Bemerton restored their lead midway through the second half and added an 88th minute third after USP defender Harry Birmingham had been sent off.
Turnbull had resigned himself to finishing his time as manager with a second semi-final defeat.
‘It was a really, really hard week - emotionally more than anything,’ he said of the build-up to Bemerton’s visit.
‘Everyone was a bit low, and I was feeling it too. I was just as gutted, but I had to try and pick everyone up - it was really hard, though.
‘We said all the right things before kick off about not letting it drift away, all the usual cliches.
‘But I felt we were flat - flat in the changing room, flat in the warm-up and flat on the pitch.
‘I said at half-time how it was 1-1 and we were still in the game was beyond me. I told the players ‘you can’t be as bad in the second half - go and win it.’

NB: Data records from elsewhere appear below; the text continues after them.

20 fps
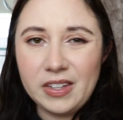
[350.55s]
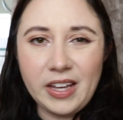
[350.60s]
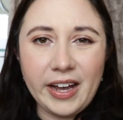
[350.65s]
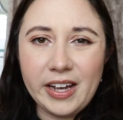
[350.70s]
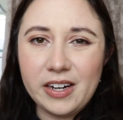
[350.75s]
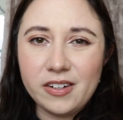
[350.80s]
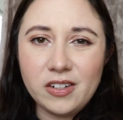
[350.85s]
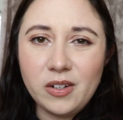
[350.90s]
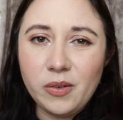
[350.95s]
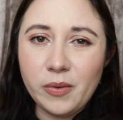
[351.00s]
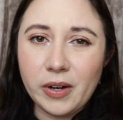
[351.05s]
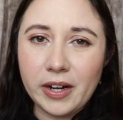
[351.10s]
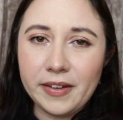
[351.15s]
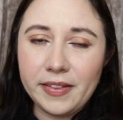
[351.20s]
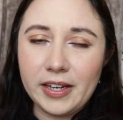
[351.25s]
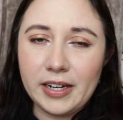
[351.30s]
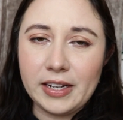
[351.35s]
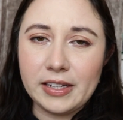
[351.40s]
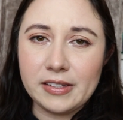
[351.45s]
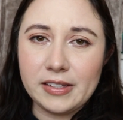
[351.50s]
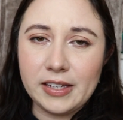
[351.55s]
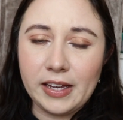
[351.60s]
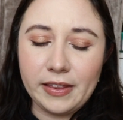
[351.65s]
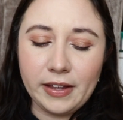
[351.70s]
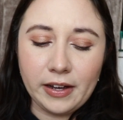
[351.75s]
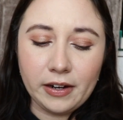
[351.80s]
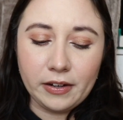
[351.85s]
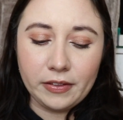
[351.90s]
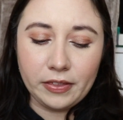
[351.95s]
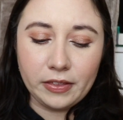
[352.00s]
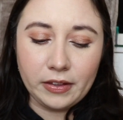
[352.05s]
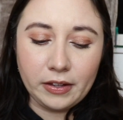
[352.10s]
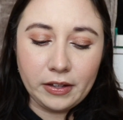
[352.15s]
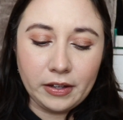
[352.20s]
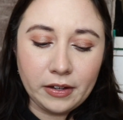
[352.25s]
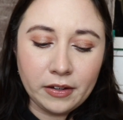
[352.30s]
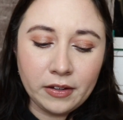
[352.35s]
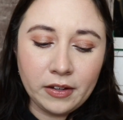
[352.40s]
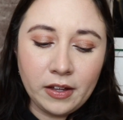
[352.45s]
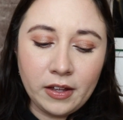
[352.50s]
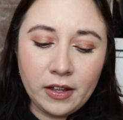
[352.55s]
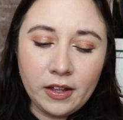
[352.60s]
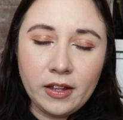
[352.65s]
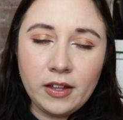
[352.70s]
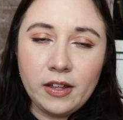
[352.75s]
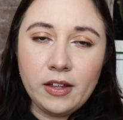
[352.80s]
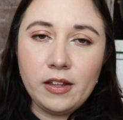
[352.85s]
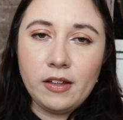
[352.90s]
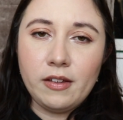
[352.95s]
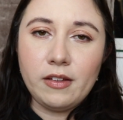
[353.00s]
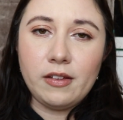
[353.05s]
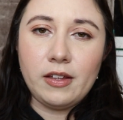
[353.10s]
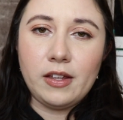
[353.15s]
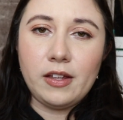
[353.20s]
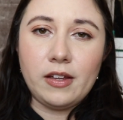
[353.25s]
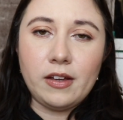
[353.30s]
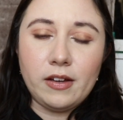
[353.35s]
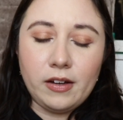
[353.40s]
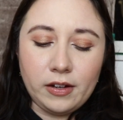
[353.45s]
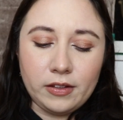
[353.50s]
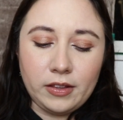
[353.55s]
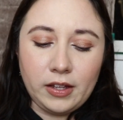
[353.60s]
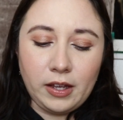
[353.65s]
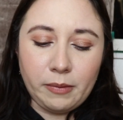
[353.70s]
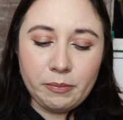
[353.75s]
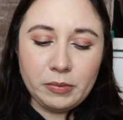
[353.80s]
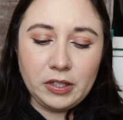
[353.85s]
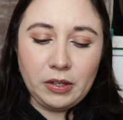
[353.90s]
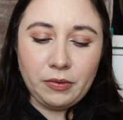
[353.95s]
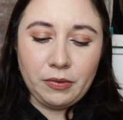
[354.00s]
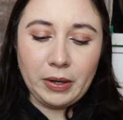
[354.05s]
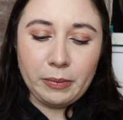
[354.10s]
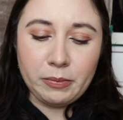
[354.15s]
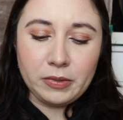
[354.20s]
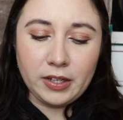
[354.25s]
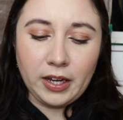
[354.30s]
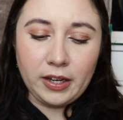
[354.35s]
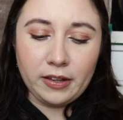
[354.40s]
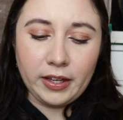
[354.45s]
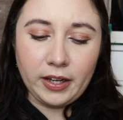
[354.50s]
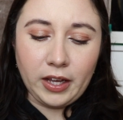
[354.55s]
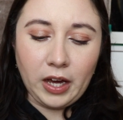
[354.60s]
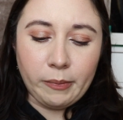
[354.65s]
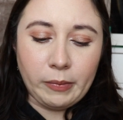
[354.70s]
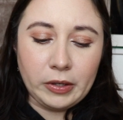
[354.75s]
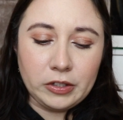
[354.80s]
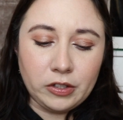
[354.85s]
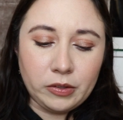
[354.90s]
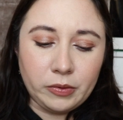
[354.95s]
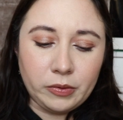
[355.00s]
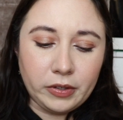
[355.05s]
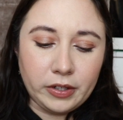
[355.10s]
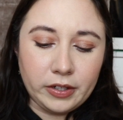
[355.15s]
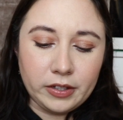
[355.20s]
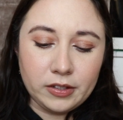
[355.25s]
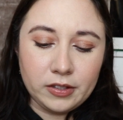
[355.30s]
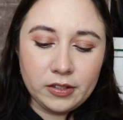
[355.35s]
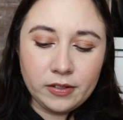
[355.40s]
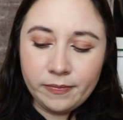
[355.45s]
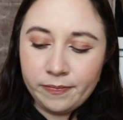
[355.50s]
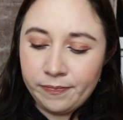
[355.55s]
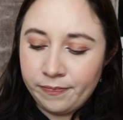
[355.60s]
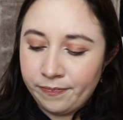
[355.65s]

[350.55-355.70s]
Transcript: I don't know why they didn't say that on the Ipsy website, like how much it was.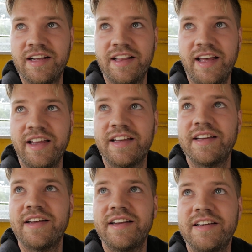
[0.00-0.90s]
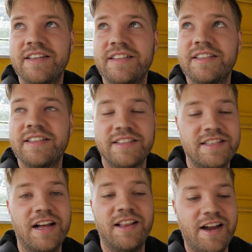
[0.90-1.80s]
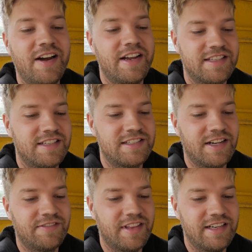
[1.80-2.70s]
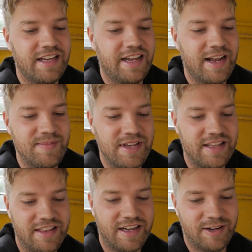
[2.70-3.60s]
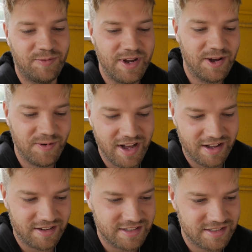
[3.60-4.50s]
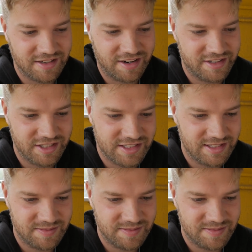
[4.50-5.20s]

like, it's hilarious the stuff they did. I mean, the wheel wells are justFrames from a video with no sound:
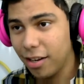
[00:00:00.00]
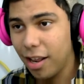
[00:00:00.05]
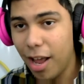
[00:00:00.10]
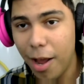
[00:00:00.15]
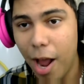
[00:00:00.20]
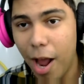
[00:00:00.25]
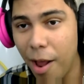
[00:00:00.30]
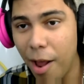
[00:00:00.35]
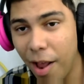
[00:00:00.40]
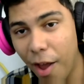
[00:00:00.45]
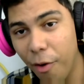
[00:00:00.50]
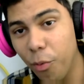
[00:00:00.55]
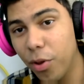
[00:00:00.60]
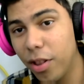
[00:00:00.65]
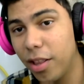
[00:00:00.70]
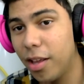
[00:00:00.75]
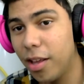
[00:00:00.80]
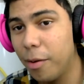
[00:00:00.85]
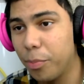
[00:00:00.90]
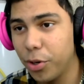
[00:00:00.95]
I, I, I
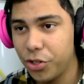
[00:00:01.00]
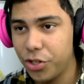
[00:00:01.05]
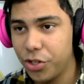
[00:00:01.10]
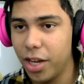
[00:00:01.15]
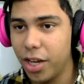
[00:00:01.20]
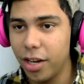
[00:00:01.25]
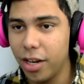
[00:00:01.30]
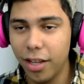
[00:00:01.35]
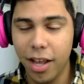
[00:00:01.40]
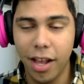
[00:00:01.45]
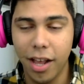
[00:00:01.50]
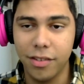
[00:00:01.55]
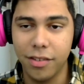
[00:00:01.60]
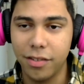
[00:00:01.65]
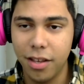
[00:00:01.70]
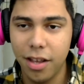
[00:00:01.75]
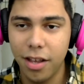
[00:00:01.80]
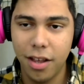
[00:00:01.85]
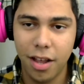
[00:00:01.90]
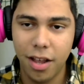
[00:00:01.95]
really appreciate it, guys.
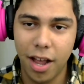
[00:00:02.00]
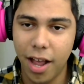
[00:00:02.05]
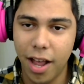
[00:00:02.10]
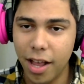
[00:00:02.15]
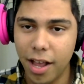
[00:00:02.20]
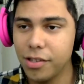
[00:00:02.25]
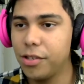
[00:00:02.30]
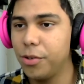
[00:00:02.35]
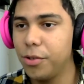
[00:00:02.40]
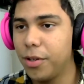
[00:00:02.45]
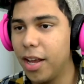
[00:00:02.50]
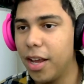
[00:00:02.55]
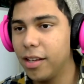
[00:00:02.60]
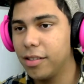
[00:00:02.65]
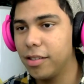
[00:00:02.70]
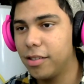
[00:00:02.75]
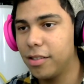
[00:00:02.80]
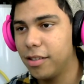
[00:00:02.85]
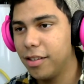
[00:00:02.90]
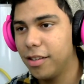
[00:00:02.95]
Thank you. I, I asked you guys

‘When they got their third I thought that was it, done. I still can’t believe we won.
‘I know I talk about our camaraderie, but there’s more to us than that. But here I think it was our camaraderie and our never-say-die spirit that carried us through.
‘I couldn’t see us scoring one goal, let alone two.’
He added: ‘It’s nice to have a final to bow out in rather than having lost two semi-finals.
‘If it had finished that way it would have been unfortunate. It would have felt really flat
‘It’s nice for the players to be in a cup final as we’re not going to get any medals or a cup for winning promotion as it’s by invite only.
‘It’ll be a nice occasion for the lads.